マチルダ 禁断の恋(2017年製作の映画)
4.0
11月9本目の試写会は「マチルダ 禁断の恋」。

これは予想に反して、かーなーり、おもしろかった! もうガンガンきて、高級で重厚なのに大映ドラマのよう。

ともかくマチルダの個性が強い! 絶世の美女にして花形バレリーナ。皇太子からのモーションにここぞとばかりにハートを鷲づかみにいく。

もちろん、平民と王族の恋愛だから、数々の困難が待ち受ける。もう結婚が決まっているドイツの姫君もいるし、絶対権力を握っている母君、よくわからないけどマチルダを排除しようとするロシア軍の諜報機関(?)などなど。

それでも、幾度となく絶体絶命のピンチが訪れても、マチルダは真正面から受けて立つし、何やってくれるかわからなくておもしろいったらありゃしない!

それにひきかえ、皇太子がダメダメなんだよな〜。
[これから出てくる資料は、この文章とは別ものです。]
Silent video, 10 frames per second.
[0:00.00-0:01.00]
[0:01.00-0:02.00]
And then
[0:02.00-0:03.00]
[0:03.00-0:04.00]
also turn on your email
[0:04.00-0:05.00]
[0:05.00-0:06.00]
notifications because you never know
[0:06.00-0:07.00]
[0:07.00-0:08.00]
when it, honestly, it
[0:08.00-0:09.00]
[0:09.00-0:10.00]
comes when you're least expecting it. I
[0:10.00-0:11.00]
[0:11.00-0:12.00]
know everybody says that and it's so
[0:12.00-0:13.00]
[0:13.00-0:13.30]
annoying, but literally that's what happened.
もうイライラして腹がたつ。

最後まで見て、これが「実話に基づく」ってことにちょっと唖然! こんな大騒ぎなロマンスがロシアで本当にあったんかい!

さらに、この作品はすごい豪華! 実際にエカテリーナ宮殿やボリショイ劇場など実際のロケーションで撮影してるし、マリインスキー・バレエ団の舞台が再現されてたり、この作品のために作られた衣装はなんと7000着! ともかくものすごく豪華! にもかかわらずストーリーは怒涛のごとく展開し、最初から最後まで飽きさせない。ジェットコースター・ロマンスムービーって感じ。
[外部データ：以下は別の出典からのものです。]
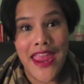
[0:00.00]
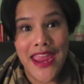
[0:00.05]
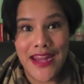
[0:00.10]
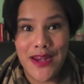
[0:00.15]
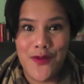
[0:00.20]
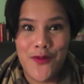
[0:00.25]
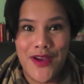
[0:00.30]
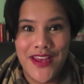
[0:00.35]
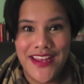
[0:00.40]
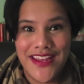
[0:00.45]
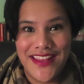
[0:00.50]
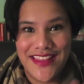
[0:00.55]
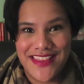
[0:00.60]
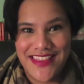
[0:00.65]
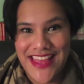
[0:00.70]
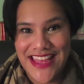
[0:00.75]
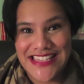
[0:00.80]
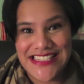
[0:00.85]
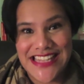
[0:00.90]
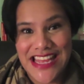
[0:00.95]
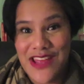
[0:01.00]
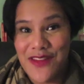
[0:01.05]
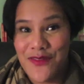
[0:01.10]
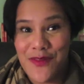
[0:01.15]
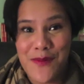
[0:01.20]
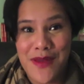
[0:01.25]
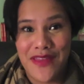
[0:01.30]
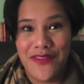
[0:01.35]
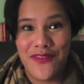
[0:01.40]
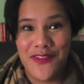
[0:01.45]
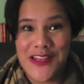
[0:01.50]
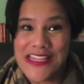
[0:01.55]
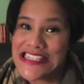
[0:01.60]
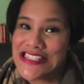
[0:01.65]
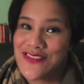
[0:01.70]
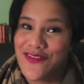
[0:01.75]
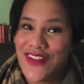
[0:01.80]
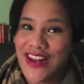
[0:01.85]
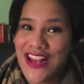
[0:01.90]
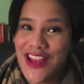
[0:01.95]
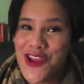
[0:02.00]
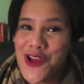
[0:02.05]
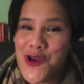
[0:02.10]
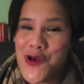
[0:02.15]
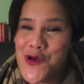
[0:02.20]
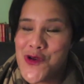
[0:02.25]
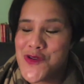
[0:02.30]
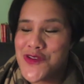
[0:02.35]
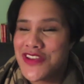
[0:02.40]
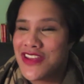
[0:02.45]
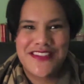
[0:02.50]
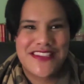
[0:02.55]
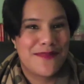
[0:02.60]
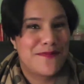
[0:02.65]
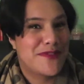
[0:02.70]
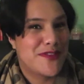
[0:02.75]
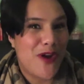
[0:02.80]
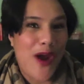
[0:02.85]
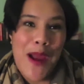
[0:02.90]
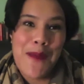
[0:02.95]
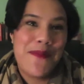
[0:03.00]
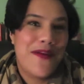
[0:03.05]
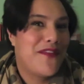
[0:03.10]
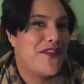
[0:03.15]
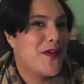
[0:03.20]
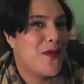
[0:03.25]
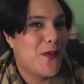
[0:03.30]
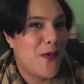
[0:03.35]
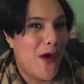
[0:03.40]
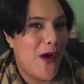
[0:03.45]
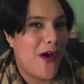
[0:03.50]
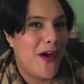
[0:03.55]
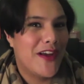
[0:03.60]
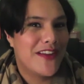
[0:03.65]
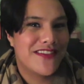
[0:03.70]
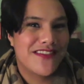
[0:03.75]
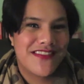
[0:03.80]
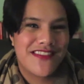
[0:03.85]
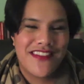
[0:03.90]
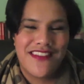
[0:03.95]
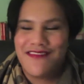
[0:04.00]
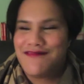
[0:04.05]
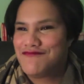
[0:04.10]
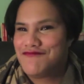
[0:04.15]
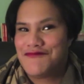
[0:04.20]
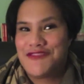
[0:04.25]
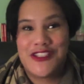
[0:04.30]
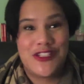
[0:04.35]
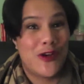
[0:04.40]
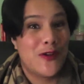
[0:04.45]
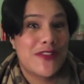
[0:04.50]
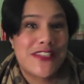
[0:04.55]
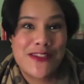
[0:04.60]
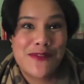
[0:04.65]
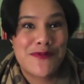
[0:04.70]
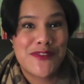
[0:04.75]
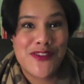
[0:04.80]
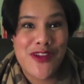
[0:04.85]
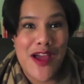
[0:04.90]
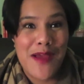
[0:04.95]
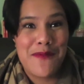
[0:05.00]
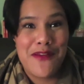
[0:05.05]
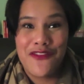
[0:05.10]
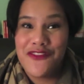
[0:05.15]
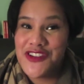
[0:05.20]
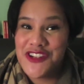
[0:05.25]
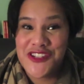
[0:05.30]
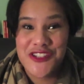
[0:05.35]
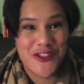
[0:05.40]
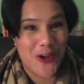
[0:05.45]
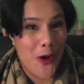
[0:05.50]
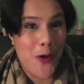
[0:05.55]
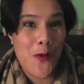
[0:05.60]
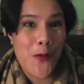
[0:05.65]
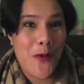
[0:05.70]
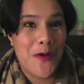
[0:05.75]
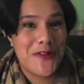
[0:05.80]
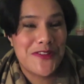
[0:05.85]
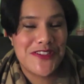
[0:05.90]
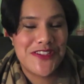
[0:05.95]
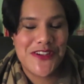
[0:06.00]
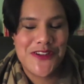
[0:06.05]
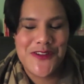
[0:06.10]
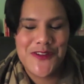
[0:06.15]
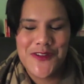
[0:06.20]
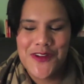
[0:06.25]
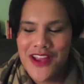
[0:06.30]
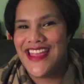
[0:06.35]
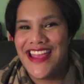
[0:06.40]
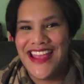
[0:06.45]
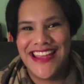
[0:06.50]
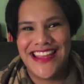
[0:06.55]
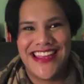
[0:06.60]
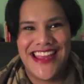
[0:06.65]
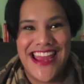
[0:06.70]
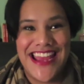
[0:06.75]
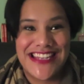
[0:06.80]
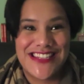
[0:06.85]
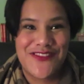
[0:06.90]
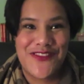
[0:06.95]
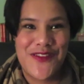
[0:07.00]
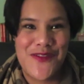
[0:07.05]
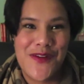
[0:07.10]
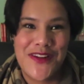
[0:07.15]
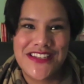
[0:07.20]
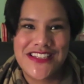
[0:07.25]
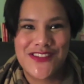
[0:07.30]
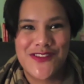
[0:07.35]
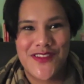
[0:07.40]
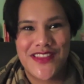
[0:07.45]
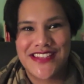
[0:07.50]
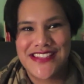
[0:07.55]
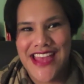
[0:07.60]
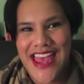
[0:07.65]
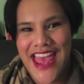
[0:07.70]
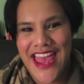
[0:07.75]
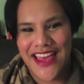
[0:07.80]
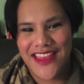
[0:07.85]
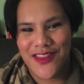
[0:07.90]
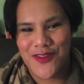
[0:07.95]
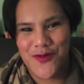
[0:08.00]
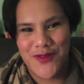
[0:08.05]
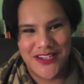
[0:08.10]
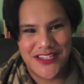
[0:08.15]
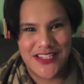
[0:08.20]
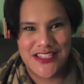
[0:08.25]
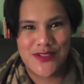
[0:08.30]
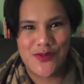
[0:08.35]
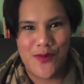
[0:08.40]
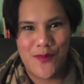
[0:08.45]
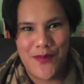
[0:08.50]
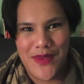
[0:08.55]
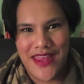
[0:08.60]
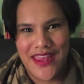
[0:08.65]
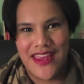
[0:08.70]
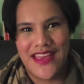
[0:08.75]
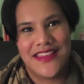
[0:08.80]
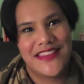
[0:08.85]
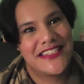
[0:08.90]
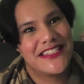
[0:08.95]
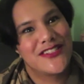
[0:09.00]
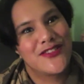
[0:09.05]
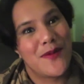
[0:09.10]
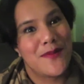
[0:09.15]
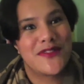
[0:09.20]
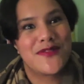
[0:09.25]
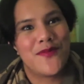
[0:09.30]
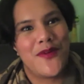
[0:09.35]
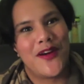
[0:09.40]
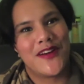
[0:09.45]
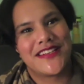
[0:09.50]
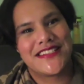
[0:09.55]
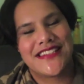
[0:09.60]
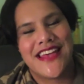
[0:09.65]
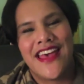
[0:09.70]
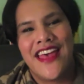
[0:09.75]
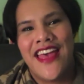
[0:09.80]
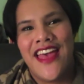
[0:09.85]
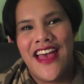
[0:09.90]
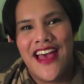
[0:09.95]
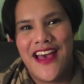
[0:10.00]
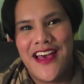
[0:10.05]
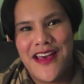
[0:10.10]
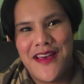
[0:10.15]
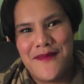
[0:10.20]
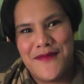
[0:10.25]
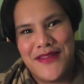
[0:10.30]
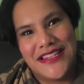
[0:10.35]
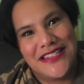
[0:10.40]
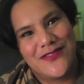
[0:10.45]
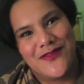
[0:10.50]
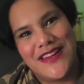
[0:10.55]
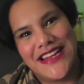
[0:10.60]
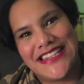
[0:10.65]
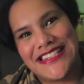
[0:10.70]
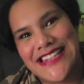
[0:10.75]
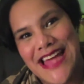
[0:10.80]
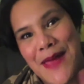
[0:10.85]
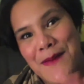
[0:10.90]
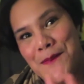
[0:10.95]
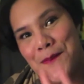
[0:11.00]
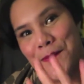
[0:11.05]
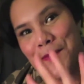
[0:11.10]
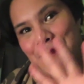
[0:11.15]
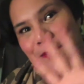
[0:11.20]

Anyway, that's it for my first video. Subscribe if you want. Don't subscribe if you don't want to. And if you want to do the tag, the questions will be in the description box. Until next time,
マチルダ役のミハリナ・オルシェンスカが本当に魅力的! バレエを踊りながら皇太子を虜にした鋭い眼差しに私も魅了されました。

ロシアで210万人が見たというのも頷けるし、皇帝を愚弄していると賛否両論になったのも頷ける。何よりロシアがロシア皇帝のスキャンダルをこんなにエンタメにしちゃう世の中になったことにびっくり!

映像も音楽もいいし、出来るだけ大きなスクリーンで見ることを推奨。愛憎渦巻く王室の中で、恋にまっしぐらなマチルダ、引き込まれるよ!